## Your assignment
Every line of the listing below should be written out exactly, minus its pictures.

## Given information
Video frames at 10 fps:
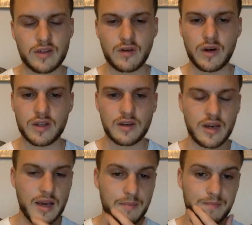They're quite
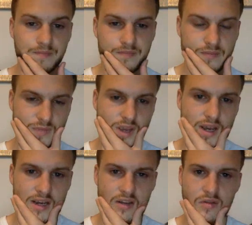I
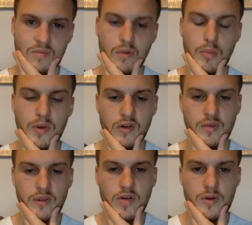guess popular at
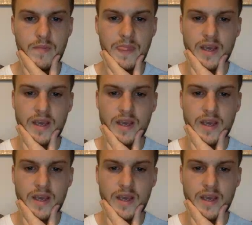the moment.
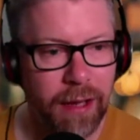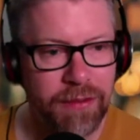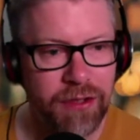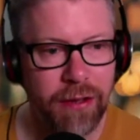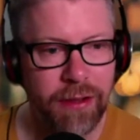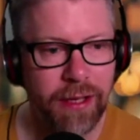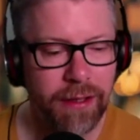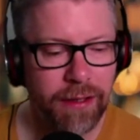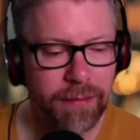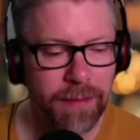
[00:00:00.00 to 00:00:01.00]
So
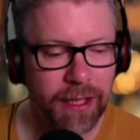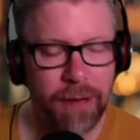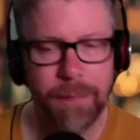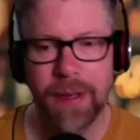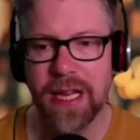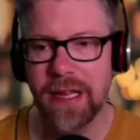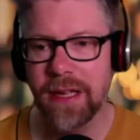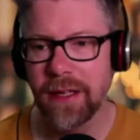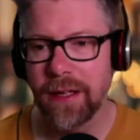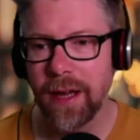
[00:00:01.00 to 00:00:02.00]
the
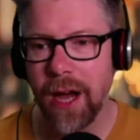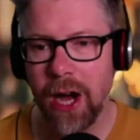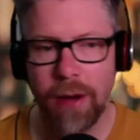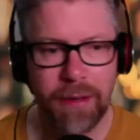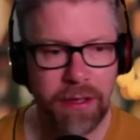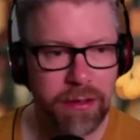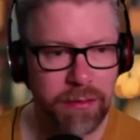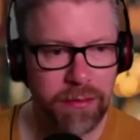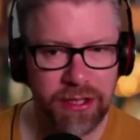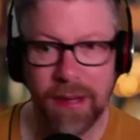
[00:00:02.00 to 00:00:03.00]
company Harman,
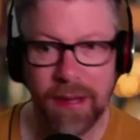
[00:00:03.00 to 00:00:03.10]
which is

## The answer
Video frames at 10 fps:
They're quite
I
guess popular at
the moment.
[00:00:00.00 to 00:00:01.00]
So
[00:00:01.00 to 00:00:02.00]
the
[00:00:02.00 to 00:00:03.00]
company Harman,
[00:00:03.00 to 00:00:03.10]
which is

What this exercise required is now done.